**DATASET**
********

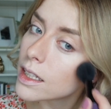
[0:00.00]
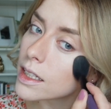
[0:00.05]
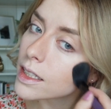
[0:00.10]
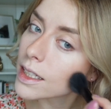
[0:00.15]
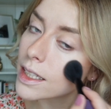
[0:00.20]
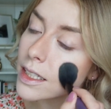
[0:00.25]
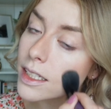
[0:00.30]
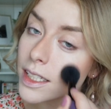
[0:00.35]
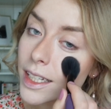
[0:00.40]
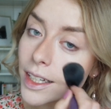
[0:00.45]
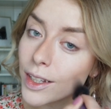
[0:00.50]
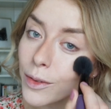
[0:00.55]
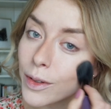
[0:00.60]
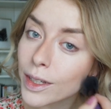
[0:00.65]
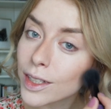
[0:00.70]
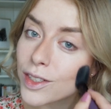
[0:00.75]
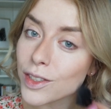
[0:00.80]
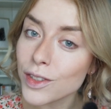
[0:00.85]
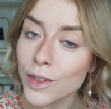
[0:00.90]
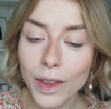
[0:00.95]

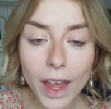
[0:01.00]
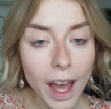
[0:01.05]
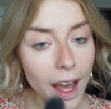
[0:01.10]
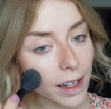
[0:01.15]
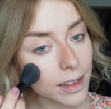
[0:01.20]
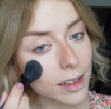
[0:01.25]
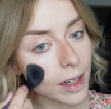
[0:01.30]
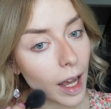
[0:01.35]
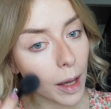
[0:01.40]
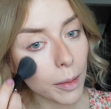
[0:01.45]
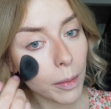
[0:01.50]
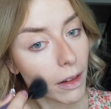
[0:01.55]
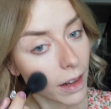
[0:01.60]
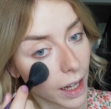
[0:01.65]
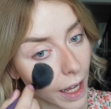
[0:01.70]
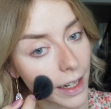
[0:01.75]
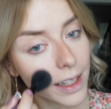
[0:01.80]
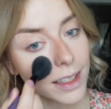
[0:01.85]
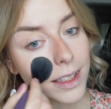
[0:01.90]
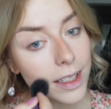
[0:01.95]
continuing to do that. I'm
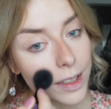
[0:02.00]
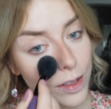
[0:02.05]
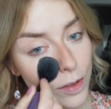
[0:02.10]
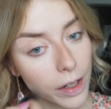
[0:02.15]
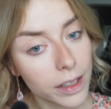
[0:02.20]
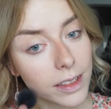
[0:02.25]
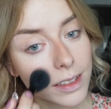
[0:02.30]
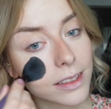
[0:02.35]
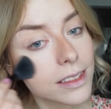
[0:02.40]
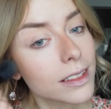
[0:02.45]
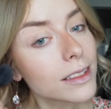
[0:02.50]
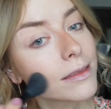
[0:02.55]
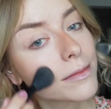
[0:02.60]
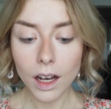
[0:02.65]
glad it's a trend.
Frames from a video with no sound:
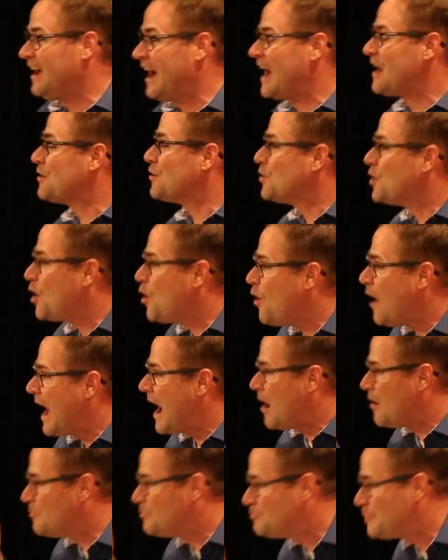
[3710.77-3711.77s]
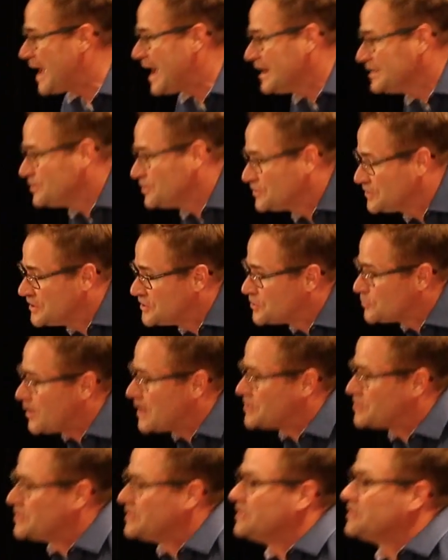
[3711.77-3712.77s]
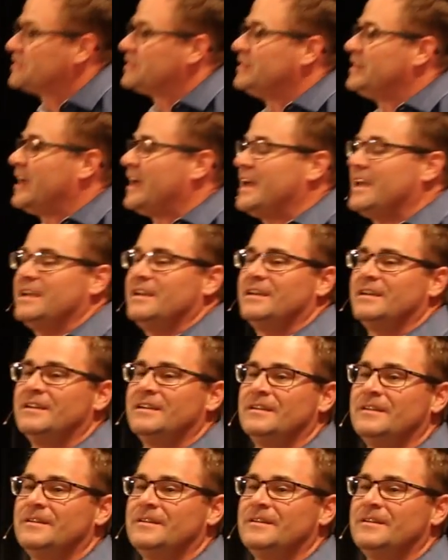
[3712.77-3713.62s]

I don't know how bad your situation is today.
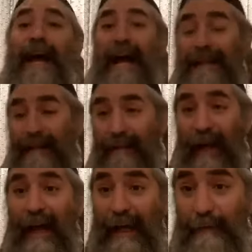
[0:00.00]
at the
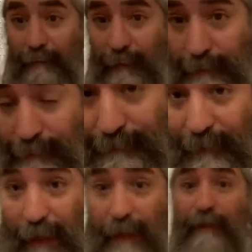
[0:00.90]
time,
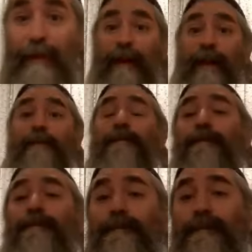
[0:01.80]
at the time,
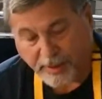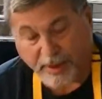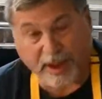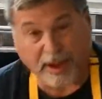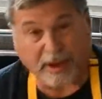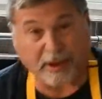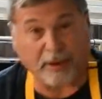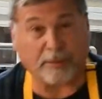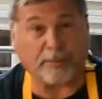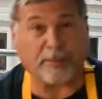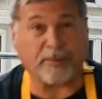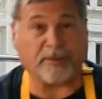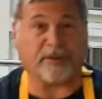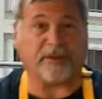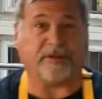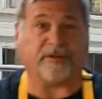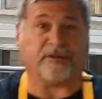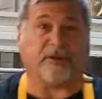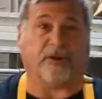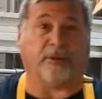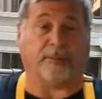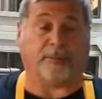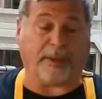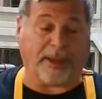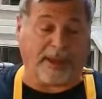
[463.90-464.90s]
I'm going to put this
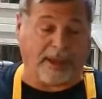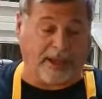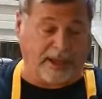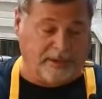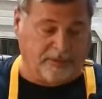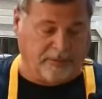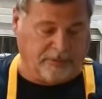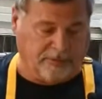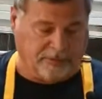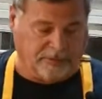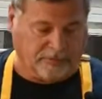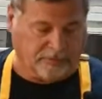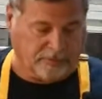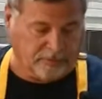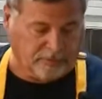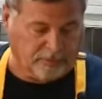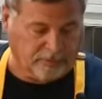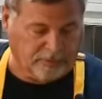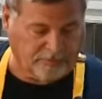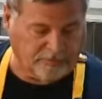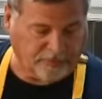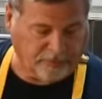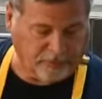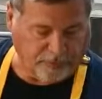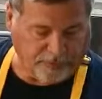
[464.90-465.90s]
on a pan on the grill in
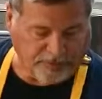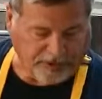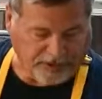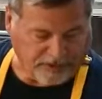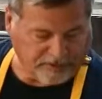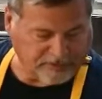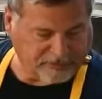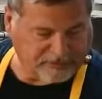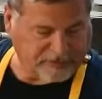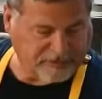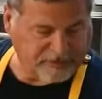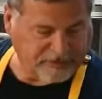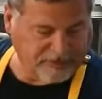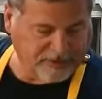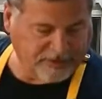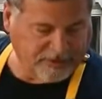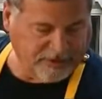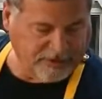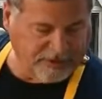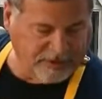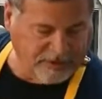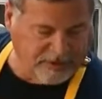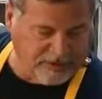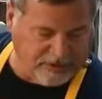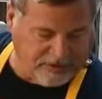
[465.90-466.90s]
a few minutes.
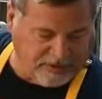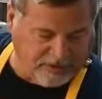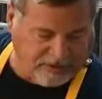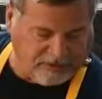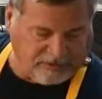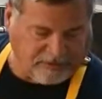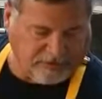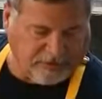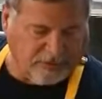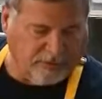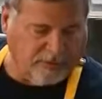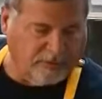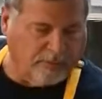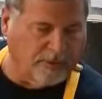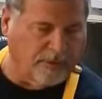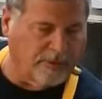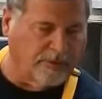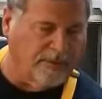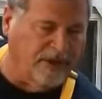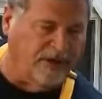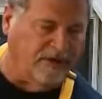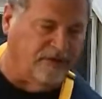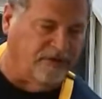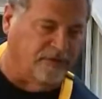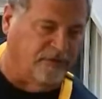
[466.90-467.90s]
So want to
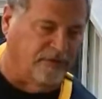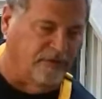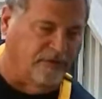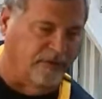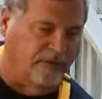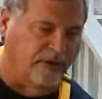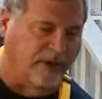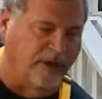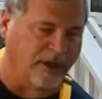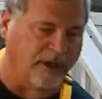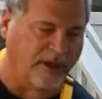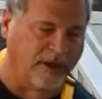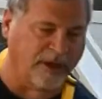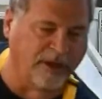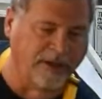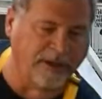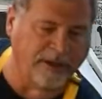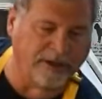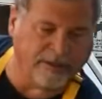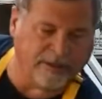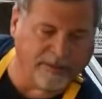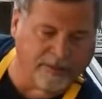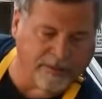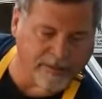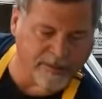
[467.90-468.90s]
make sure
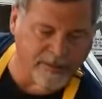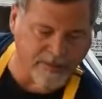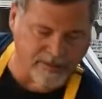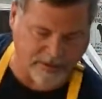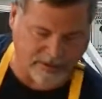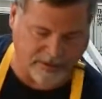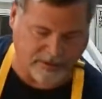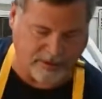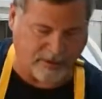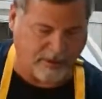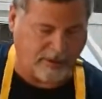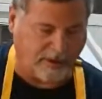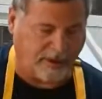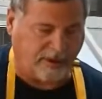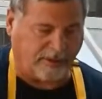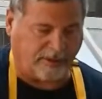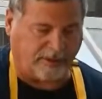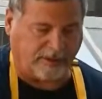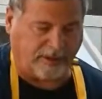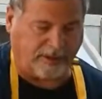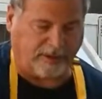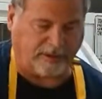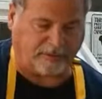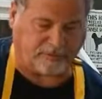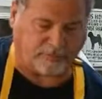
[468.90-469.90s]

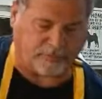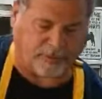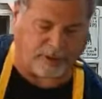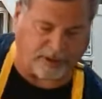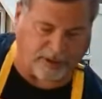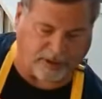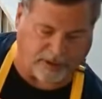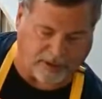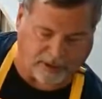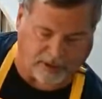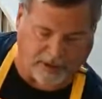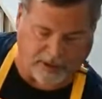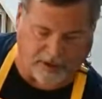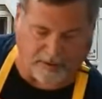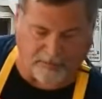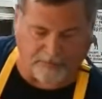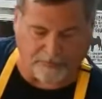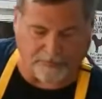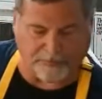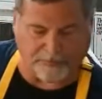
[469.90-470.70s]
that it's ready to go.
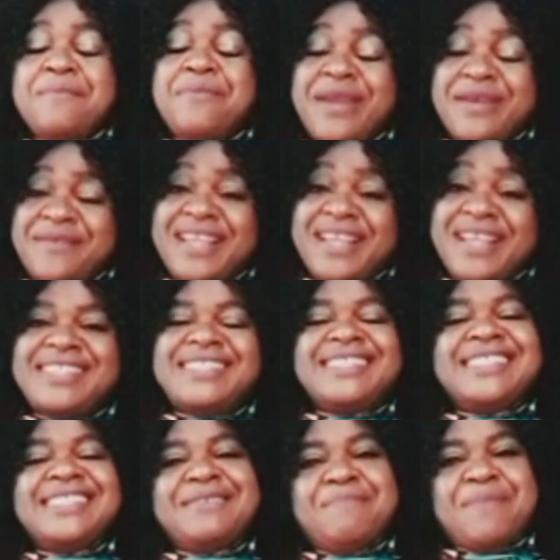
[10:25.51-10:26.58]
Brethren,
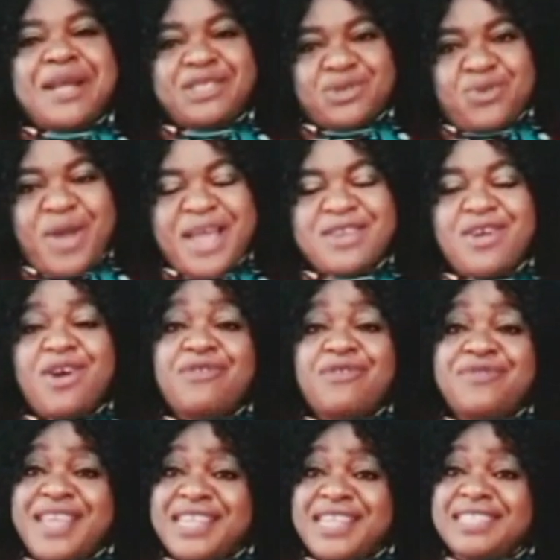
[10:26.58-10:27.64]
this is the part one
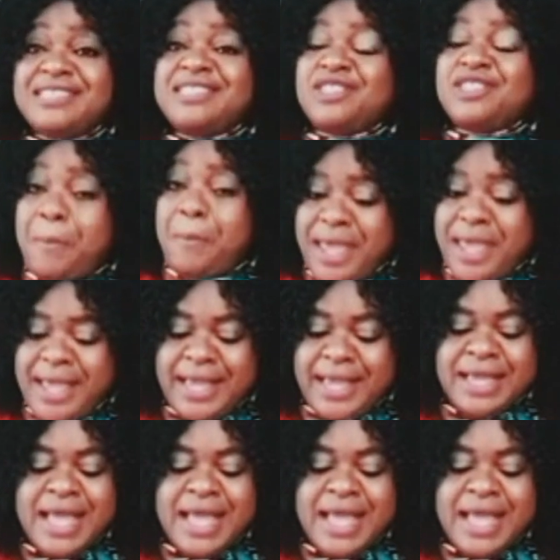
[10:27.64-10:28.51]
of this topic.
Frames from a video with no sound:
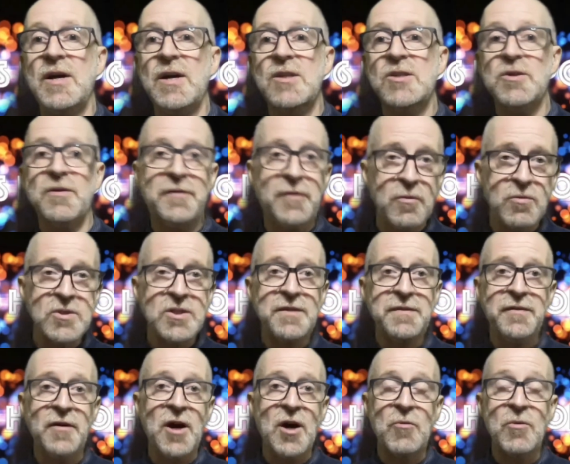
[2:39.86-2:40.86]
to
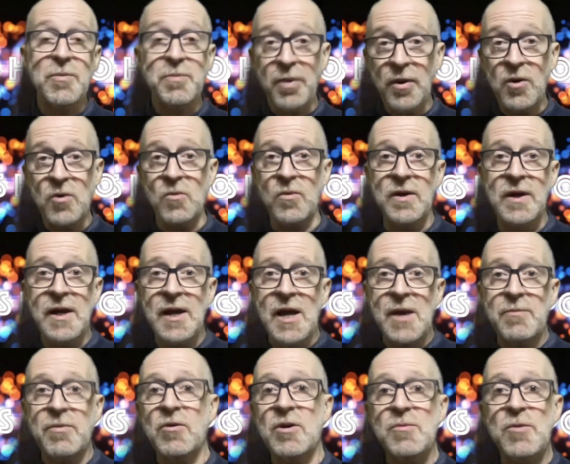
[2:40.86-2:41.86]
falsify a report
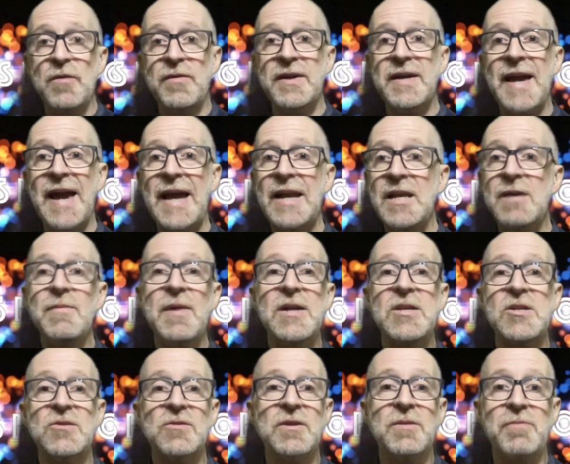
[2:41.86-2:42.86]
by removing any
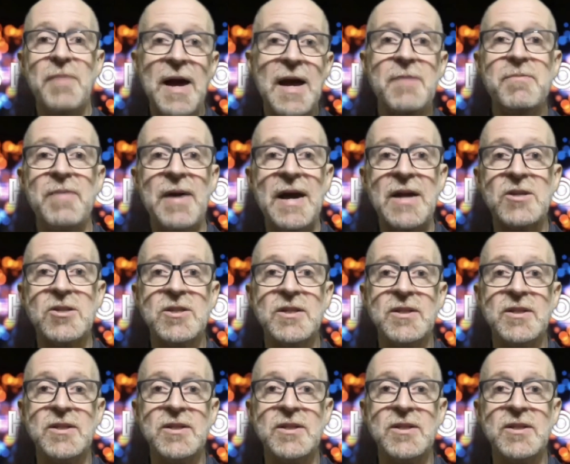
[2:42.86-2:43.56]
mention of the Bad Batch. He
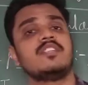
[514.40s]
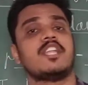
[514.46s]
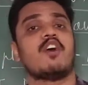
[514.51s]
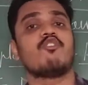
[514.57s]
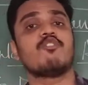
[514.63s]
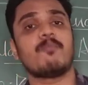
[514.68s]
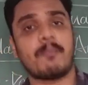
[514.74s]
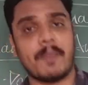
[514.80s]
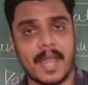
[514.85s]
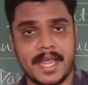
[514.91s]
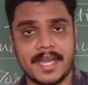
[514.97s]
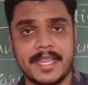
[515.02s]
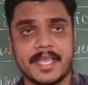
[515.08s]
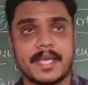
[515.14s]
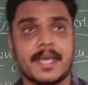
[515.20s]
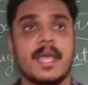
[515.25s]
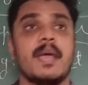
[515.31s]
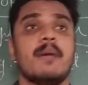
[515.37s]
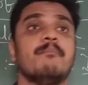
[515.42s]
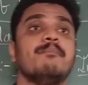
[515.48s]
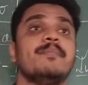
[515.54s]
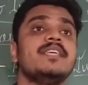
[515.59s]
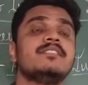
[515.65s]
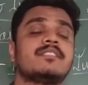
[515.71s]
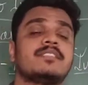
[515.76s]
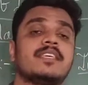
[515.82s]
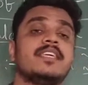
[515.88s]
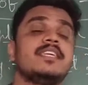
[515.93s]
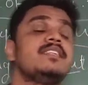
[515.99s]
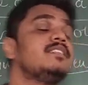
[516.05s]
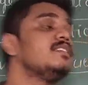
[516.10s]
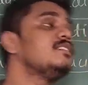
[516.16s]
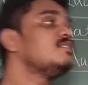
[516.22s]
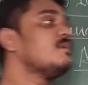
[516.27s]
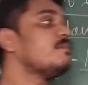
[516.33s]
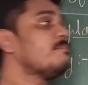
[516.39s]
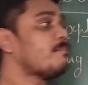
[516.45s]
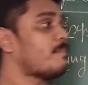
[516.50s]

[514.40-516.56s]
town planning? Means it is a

********

**YOUR ASSIGNMENT**
Output the data exactly. Pictures don't belong in the result.

**EXERCISE RESPONSE**
[0:00.00]
[0:00.05]
[0:00.10]
[0:00.15]
[0:00.20]
[0:00.25]
[0:00.30]
[0:00.35]
[0:00.40]
[0:00.45]
[0:00.50]
[0:00.55]
[0:00.60]
[0:00.65]
[0:00.70]
[0:00.75]
[0:00.80]
[0:00.85]
[0:00.90]
[0:00.95]

[0:01.00]
[0:01.05]
[0:01.10]
[0:01.15]
[0:01.20]
[0:01.25]
[0:01.30]
[0:01.35]
[0:01.40]
[0:01.45]
[0:01.50]
[0:01.55]
[0:01.60]
[0:01.65]
[0:01.70]
[0:01.75]
[0:01.80]
[0:01.85]
[0:01.90]
[0:01.95]
continuing to do that. I'm
[0:02.00]
[0:02.05]
[0:02.10]
[0:02.15]
[0:02.20]
[0:02.25]
[0:02.30]
[0:02.35]
[0:02.40]
[0:02.45]
[0:02.50]
[0:02.55]
[0:02.60]
[0:02.65]
glad it's a trend.
Frames from a video with no sound:
[3710.77-3711.77s]
[3711.77-3712.77s]
[3712.77-3713.62s]

I don't know how bad your situation is today.
[0:00.00]
at the
[0:00.90]
time,
[0:01.80]
at the time,
[463.90-464.90s]
I'm going to put this
[464.90-465.90s]
on a pan on the grill in
[465.90-466.90s]
a few minutes.
[466.90-467.90s]
So want to
[467.90-468.90s]
make sure
[468.90-469.90s]

[469.90-470.70s]
that it's ready to go.
[10:25.51-10:26.58]
Brethren,
[10:26.58-10:27.64]
this is the part one
[10:27.64-10:28.51]
of this topic.
Frames from a video with no sound:
[2:39.86-2:40.86]
to
[2:40.86-2:41.86]
falsify a report
[2:41.86-2:42.86]
by removing any
[2:42.86-2:43.56]
mention of the Bad Batch. He
[514.40s]
[514.46s]
[514.51s]
[514.57s]
[514.63s]
[514.68s]
[514.74s]
[514.80s]
[514.85s]
[514.91s]
[514.97s]
[515.02s]
[515.08s]
[515.14s]
[515.20s]
[515.25s]
[515.31s]
[515.37s]
[515.42s]
[515.48s]
[515.54s]
[515.59s]
[515.65s]
[515.71s]
[515.76s]
[515.82s]
[515.88s]
[515.93s]
[515.99s]
[516.05s]
[516.10s]
[516.16s]
[516.22s]
[516.27s]
[516.33s]
[516.39s]
[516.45s]
[516.50s]

[514.40-516.56s]
town planning? Means it is a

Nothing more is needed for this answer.